— Input for this task —
%%
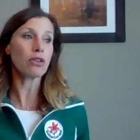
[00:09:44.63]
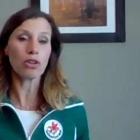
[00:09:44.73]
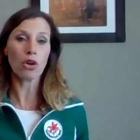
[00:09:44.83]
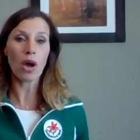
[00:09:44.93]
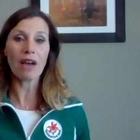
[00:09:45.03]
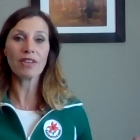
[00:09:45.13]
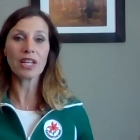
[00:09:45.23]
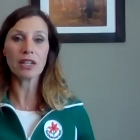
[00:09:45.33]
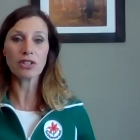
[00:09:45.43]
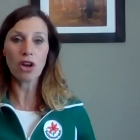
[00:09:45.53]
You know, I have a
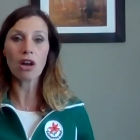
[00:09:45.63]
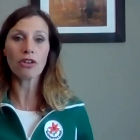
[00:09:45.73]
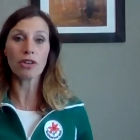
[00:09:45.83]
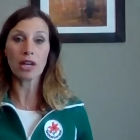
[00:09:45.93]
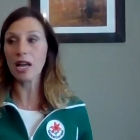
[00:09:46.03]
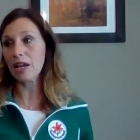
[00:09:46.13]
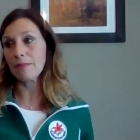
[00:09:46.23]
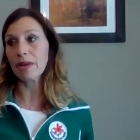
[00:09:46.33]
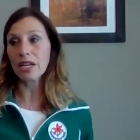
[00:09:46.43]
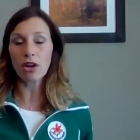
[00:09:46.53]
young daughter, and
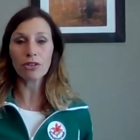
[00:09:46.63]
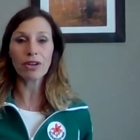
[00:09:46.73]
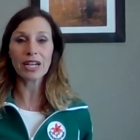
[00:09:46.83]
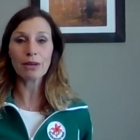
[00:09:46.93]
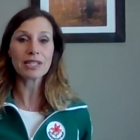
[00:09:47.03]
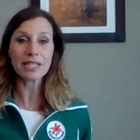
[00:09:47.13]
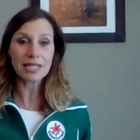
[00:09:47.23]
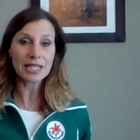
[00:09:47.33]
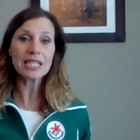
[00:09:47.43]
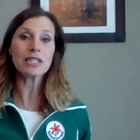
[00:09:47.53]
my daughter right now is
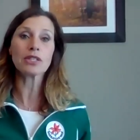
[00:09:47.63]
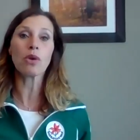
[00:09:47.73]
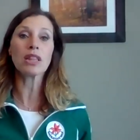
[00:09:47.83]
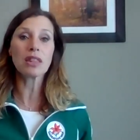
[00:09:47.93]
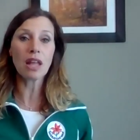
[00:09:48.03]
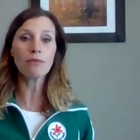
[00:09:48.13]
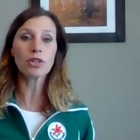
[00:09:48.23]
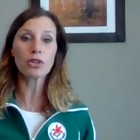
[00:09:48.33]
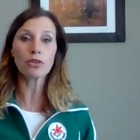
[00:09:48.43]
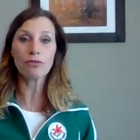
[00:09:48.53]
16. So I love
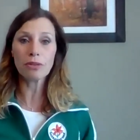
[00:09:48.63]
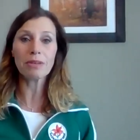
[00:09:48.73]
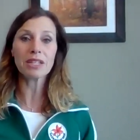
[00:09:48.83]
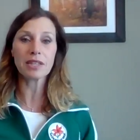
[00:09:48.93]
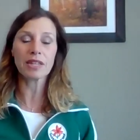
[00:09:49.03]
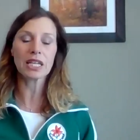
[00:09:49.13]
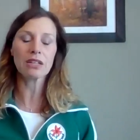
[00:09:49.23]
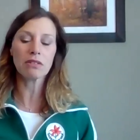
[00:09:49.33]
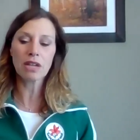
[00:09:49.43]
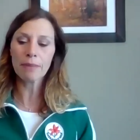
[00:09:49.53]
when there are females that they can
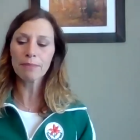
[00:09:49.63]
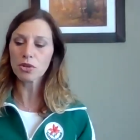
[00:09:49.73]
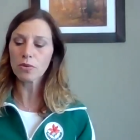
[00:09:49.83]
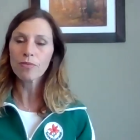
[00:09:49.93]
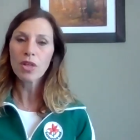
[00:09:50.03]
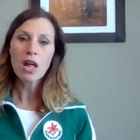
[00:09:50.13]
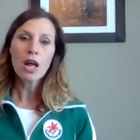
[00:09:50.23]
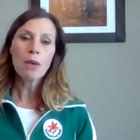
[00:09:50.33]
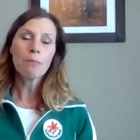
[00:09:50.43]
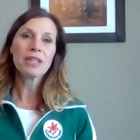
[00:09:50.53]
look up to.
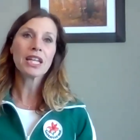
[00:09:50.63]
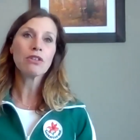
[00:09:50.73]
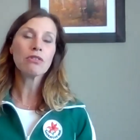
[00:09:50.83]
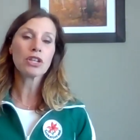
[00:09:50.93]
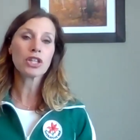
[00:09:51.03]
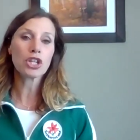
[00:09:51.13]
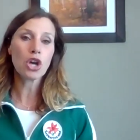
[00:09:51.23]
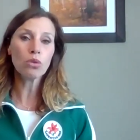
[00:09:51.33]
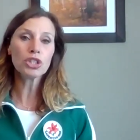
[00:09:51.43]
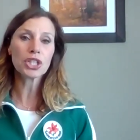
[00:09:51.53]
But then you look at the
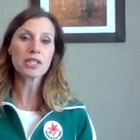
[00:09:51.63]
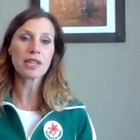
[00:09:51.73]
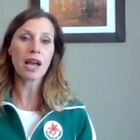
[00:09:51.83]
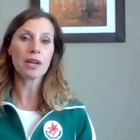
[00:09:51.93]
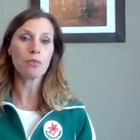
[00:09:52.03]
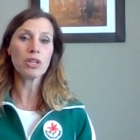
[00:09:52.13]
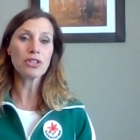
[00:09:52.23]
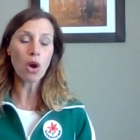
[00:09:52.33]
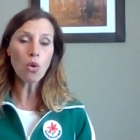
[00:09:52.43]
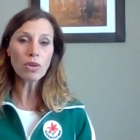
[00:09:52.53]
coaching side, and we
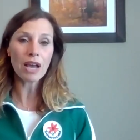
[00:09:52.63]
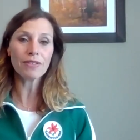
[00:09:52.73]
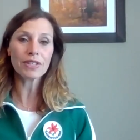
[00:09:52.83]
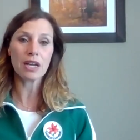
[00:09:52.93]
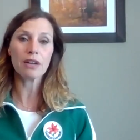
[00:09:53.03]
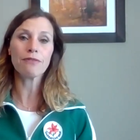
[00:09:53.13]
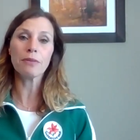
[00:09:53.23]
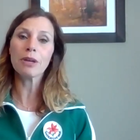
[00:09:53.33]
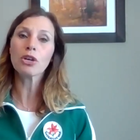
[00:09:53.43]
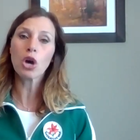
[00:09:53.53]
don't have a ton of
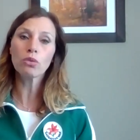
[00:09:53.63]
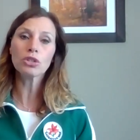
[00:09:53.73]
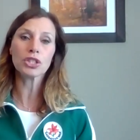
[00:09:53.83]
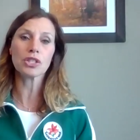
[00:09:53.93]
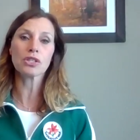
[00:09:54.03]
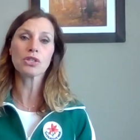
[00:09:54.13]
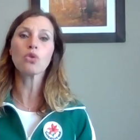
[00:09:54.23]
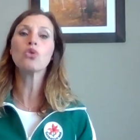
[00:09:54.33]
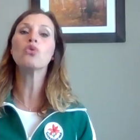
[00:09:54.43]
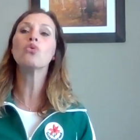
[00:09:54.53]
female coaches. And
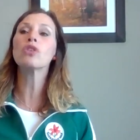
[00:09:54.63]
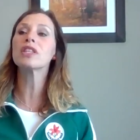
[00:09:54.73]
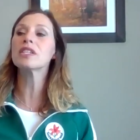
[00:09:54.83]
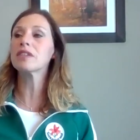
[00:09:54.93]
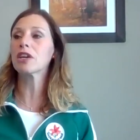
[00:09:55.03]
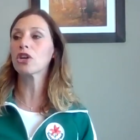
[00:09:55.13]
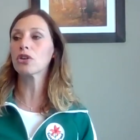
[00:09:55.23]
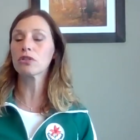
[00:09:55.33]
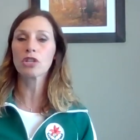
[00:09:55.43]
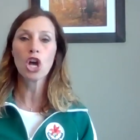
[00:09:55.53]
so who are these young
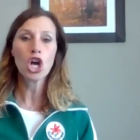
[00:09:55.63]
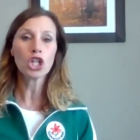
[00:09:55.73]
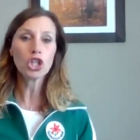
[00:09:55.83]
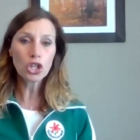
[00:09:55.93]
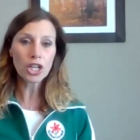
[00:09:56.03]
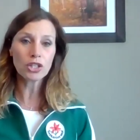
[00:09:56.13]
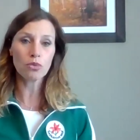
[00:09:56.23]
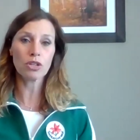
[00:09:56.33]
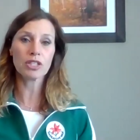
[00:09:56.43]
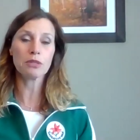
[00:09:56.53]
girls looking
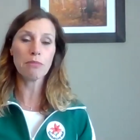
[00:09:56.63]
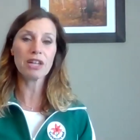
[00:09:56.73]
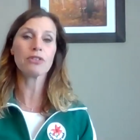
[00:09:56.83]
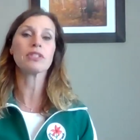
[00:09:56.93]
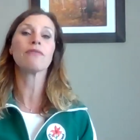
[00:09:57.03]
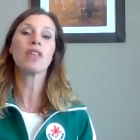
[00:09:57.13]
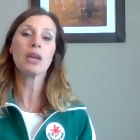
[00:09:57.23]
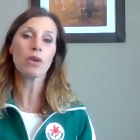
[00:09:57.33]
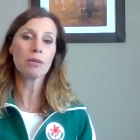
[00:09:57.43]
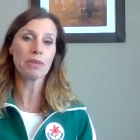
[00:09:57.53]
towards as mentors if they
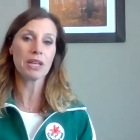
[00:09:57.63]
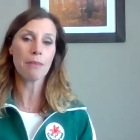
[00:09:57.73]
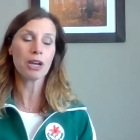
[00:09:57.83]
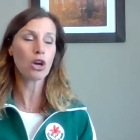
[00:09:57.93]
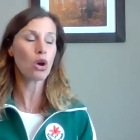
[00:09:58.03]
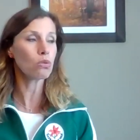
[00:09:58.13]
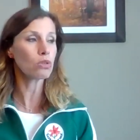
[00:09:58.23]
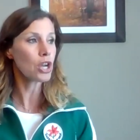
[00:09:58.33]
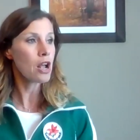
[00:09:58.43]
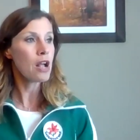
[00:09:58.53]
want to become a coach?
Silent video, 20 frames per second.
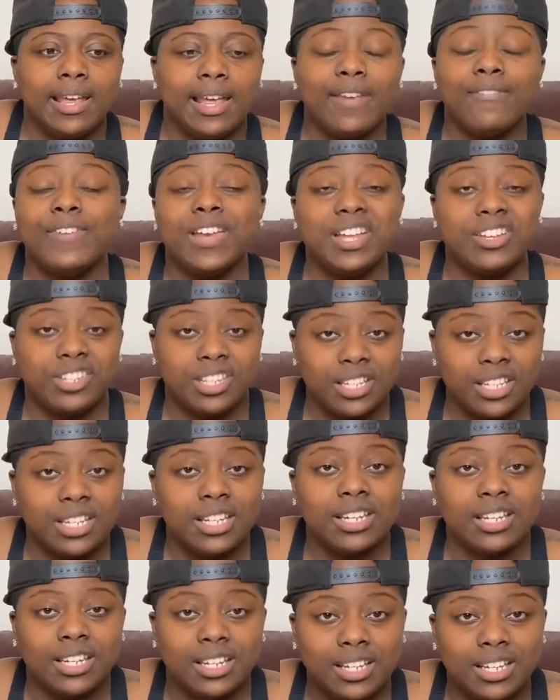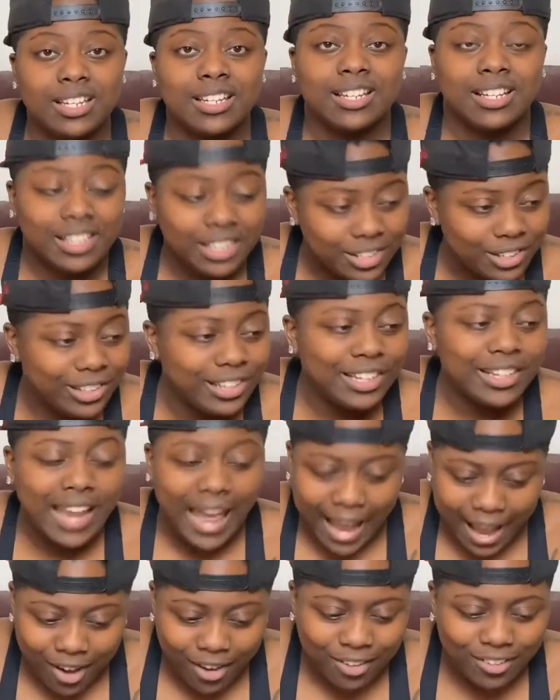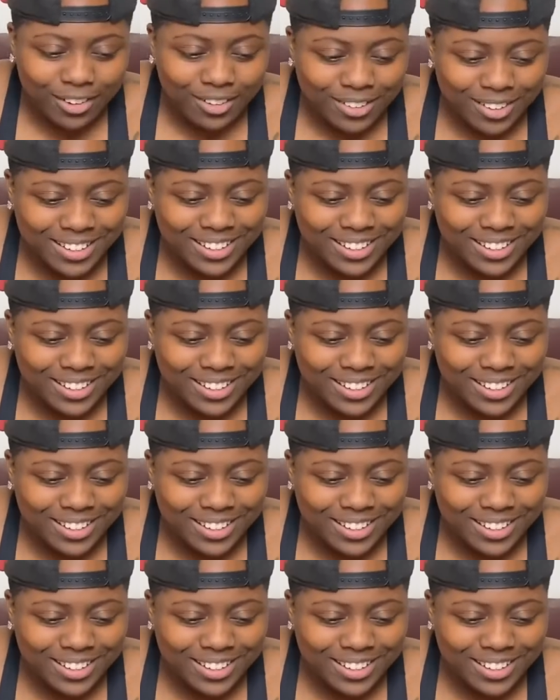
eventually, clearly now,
%%
— What to do —
The line holding "[00:09:52.23]" starts the copy and the line holding "[00:09:54.33]" ends it. Repeat those two lines above and all between them exactly, leaving out pictures.

— Written response —
[00:09:52.23]
[00:09:52.33]
[00:09:52.43]
[00:09:52.53]
coaching side, and we
[00:09:52.63]
[00:09:52.73]
[00:09:52.83]
[00:09:52.93]
[00:09:53.03]
[00:09:53.13]
[00:09:53.23]
[00:09:53.33]
[00:09:53.43]
[00:09:53.53]
don't have a ton of
[00:09:53.63]
[00:09:53.73]
[00:09:53.83]
[00:09:53.93]
[00:09:54.03]
[00:09:54.13]
[00:09:54.23]
[00:09:54.33]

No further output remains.